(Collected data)
*** Block opens ***

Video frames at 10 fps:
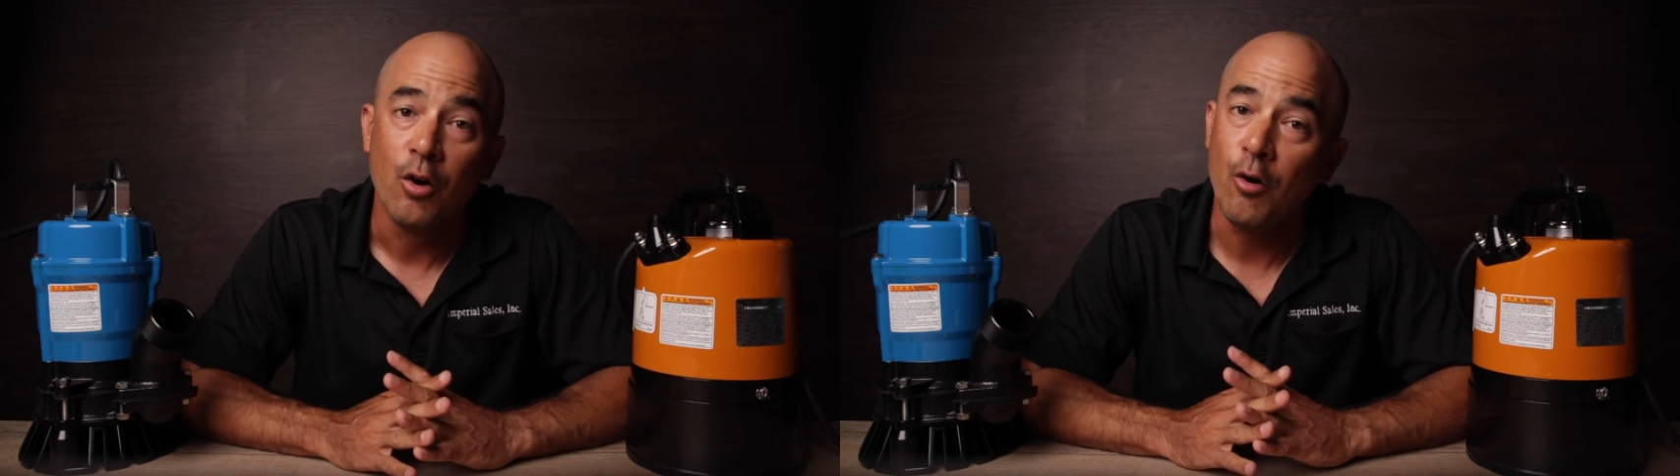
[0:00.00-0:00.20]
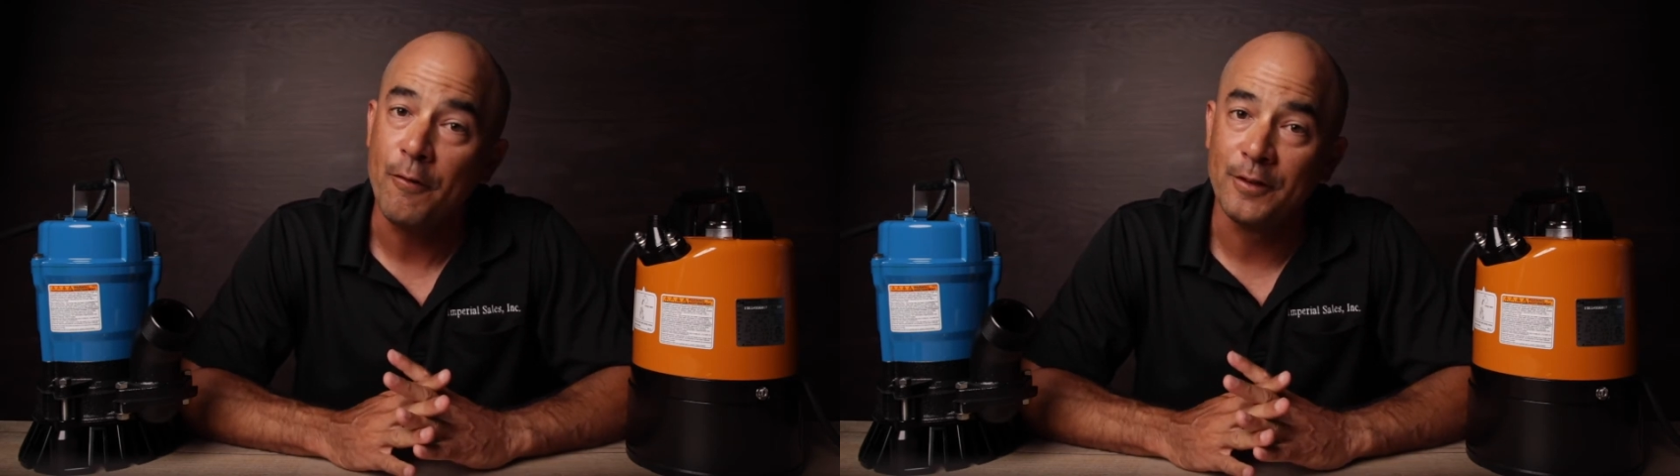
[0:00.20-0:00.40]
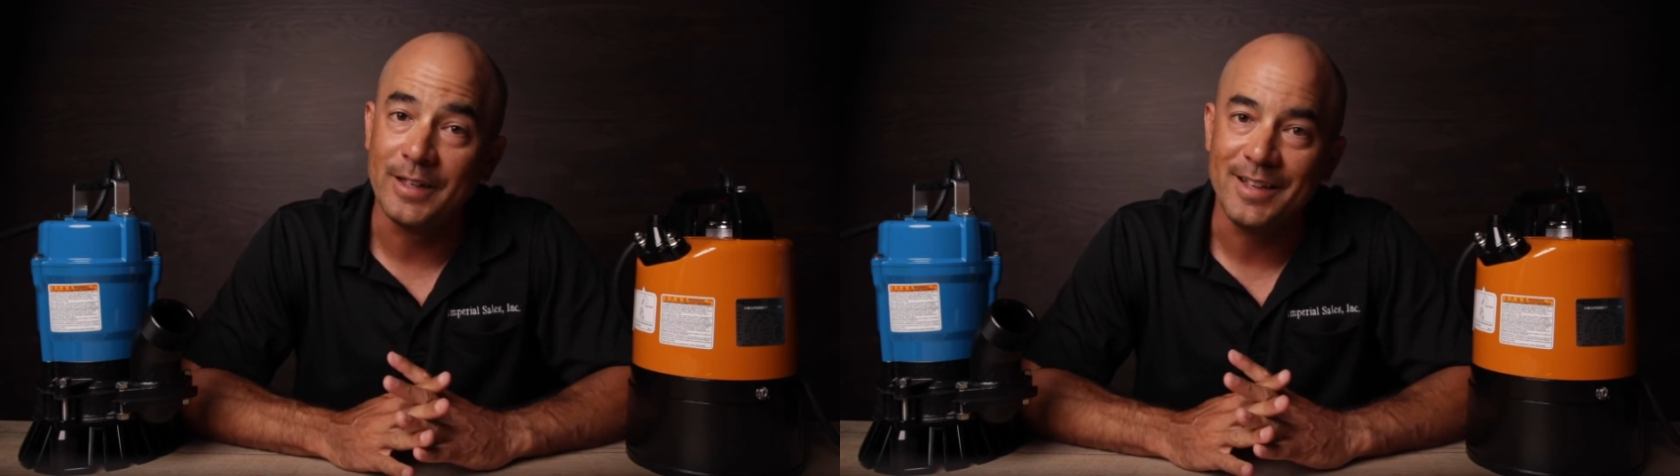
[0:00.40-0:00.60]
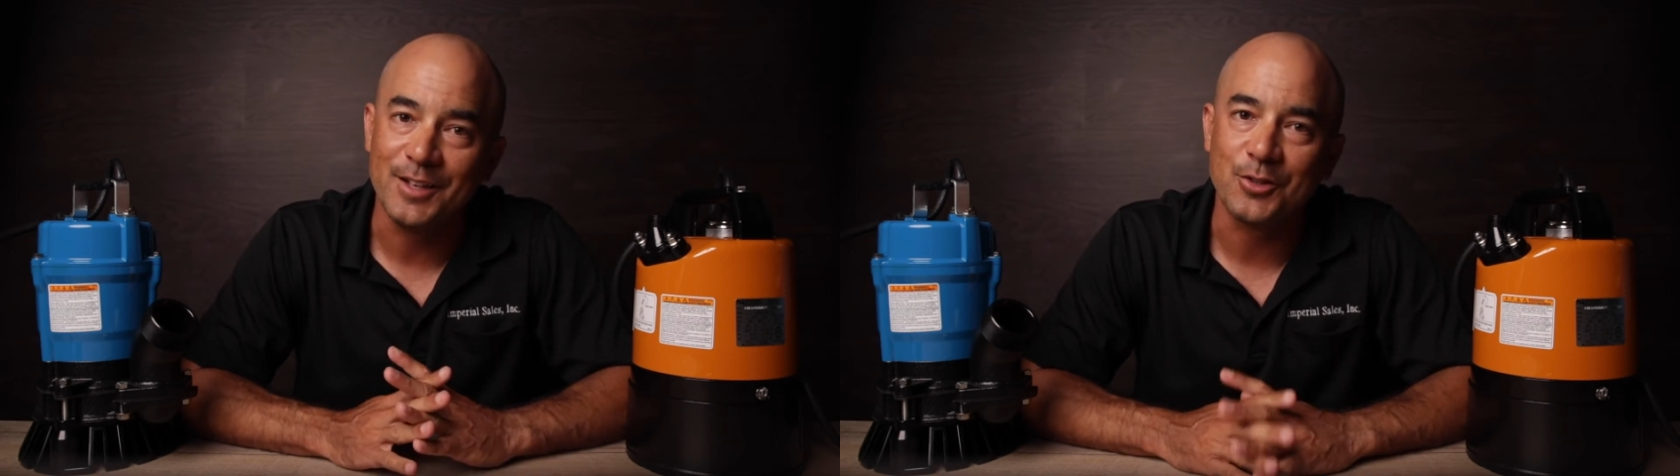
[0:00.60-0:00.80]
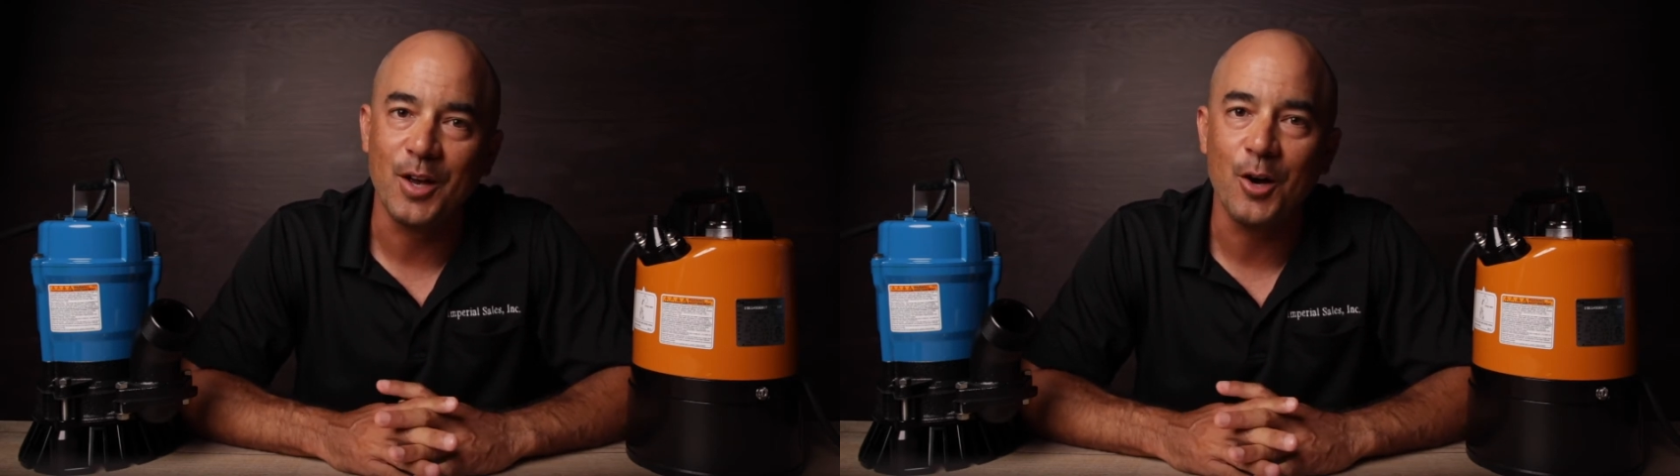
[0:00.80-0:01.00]
Hopefully,
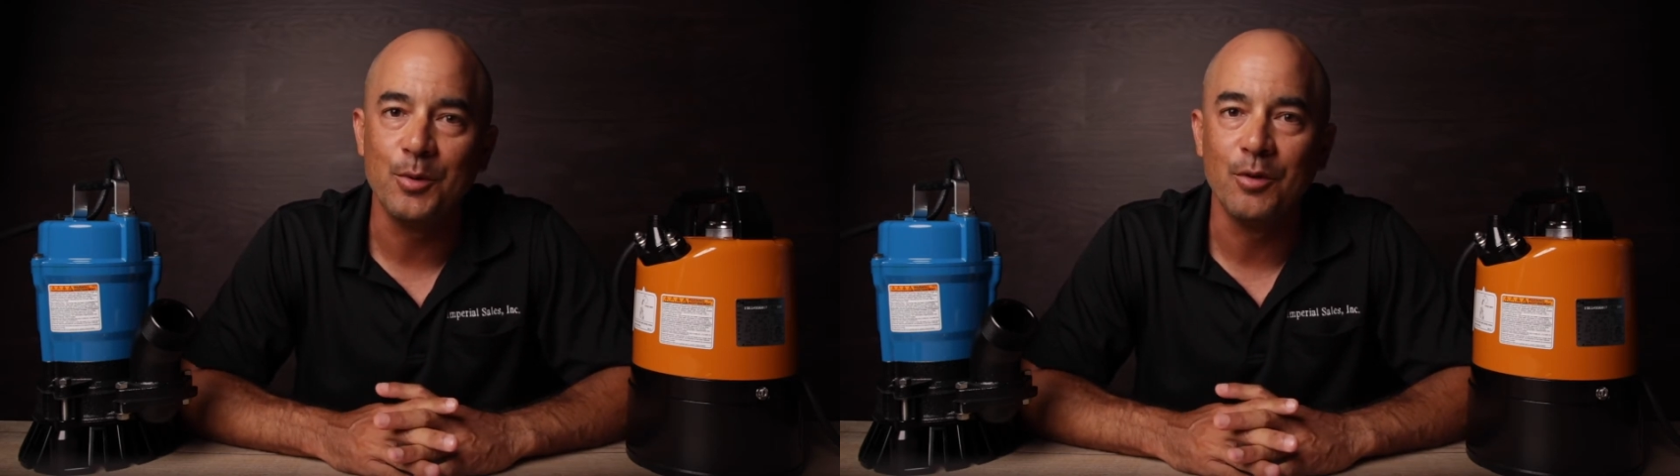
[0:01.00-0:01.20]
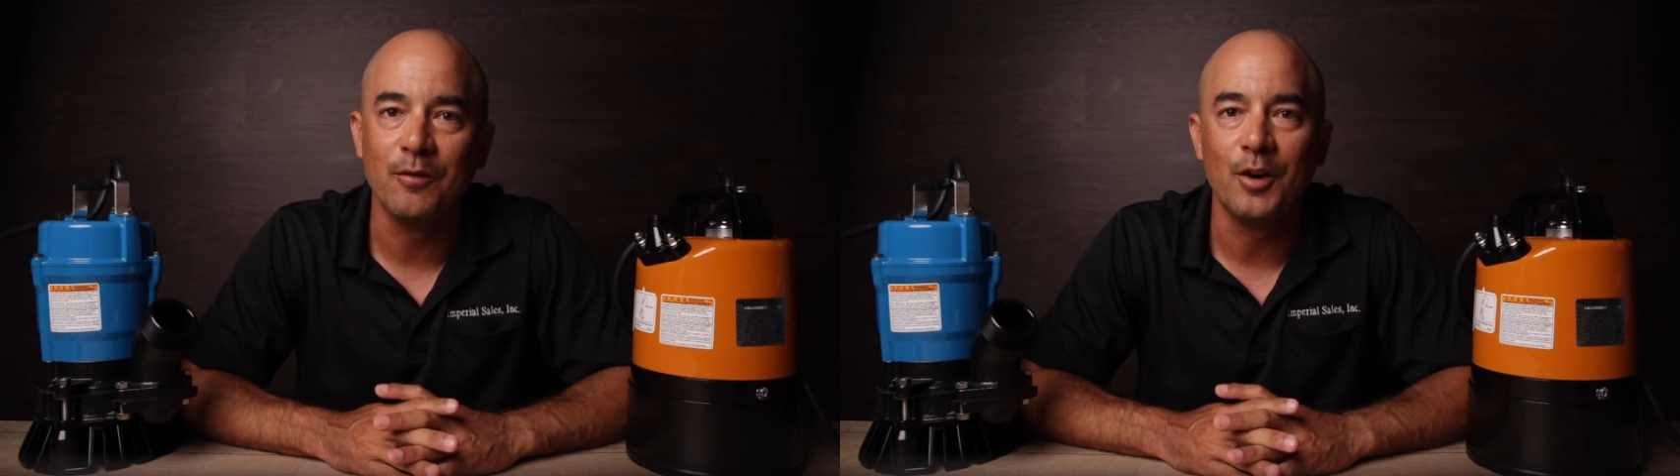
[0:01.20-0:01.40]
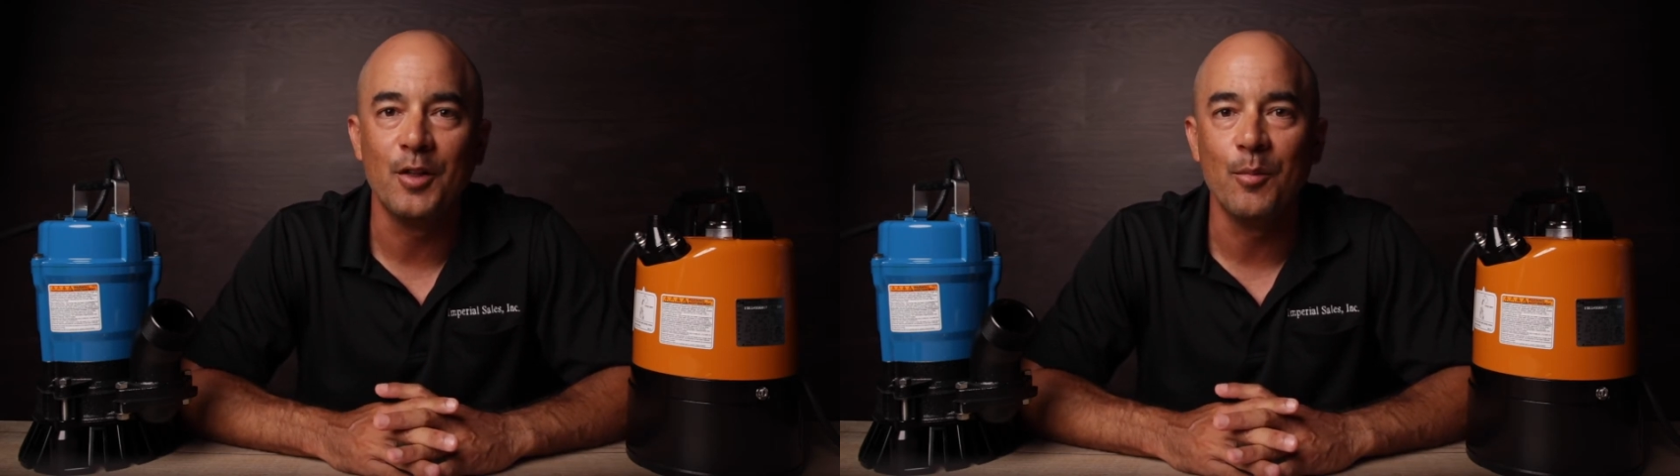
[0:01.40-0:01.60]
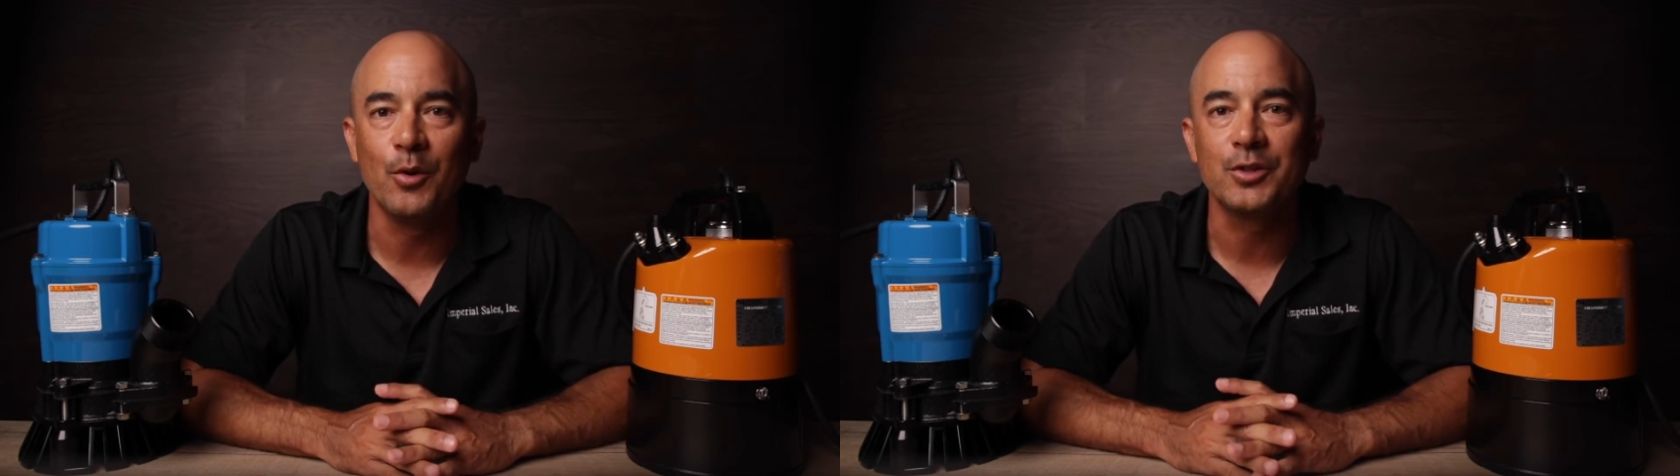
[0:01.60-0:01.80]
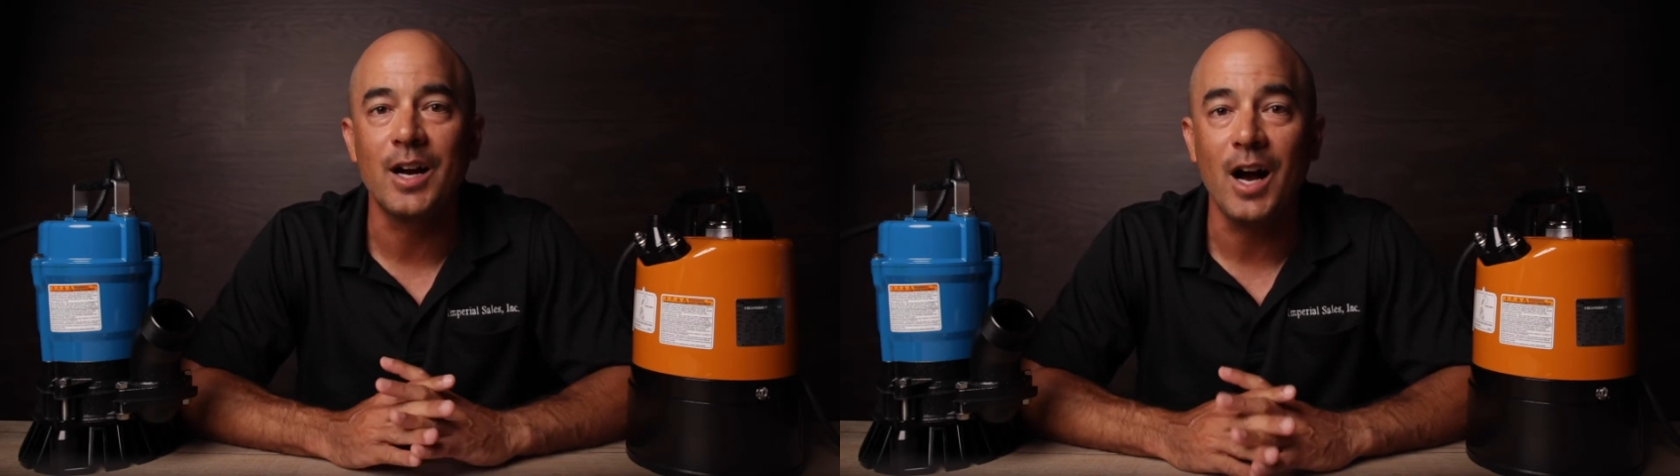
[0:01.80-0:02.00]
this will help you avoid the most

*** Block closes ***

### What the exercise asks
Nothing but the pictures may be dropped; output the records above exactly.

### Your response
Video frames at 10 fps:
[0:00.00-0:00.20]
[0:00.20-0:00.40]
[0:00.40-0:00.60]
[0:00.60-0:00.80]
[0:00.80-0:01.00]
Hopefully,
[0:01.00-0:01.20]
[0:01.20-0:01.40]
[0:01.40-0:01.60]
[0:01.60-0:01.80]
[0:01.80-0:02.00]
this will help you avoid the most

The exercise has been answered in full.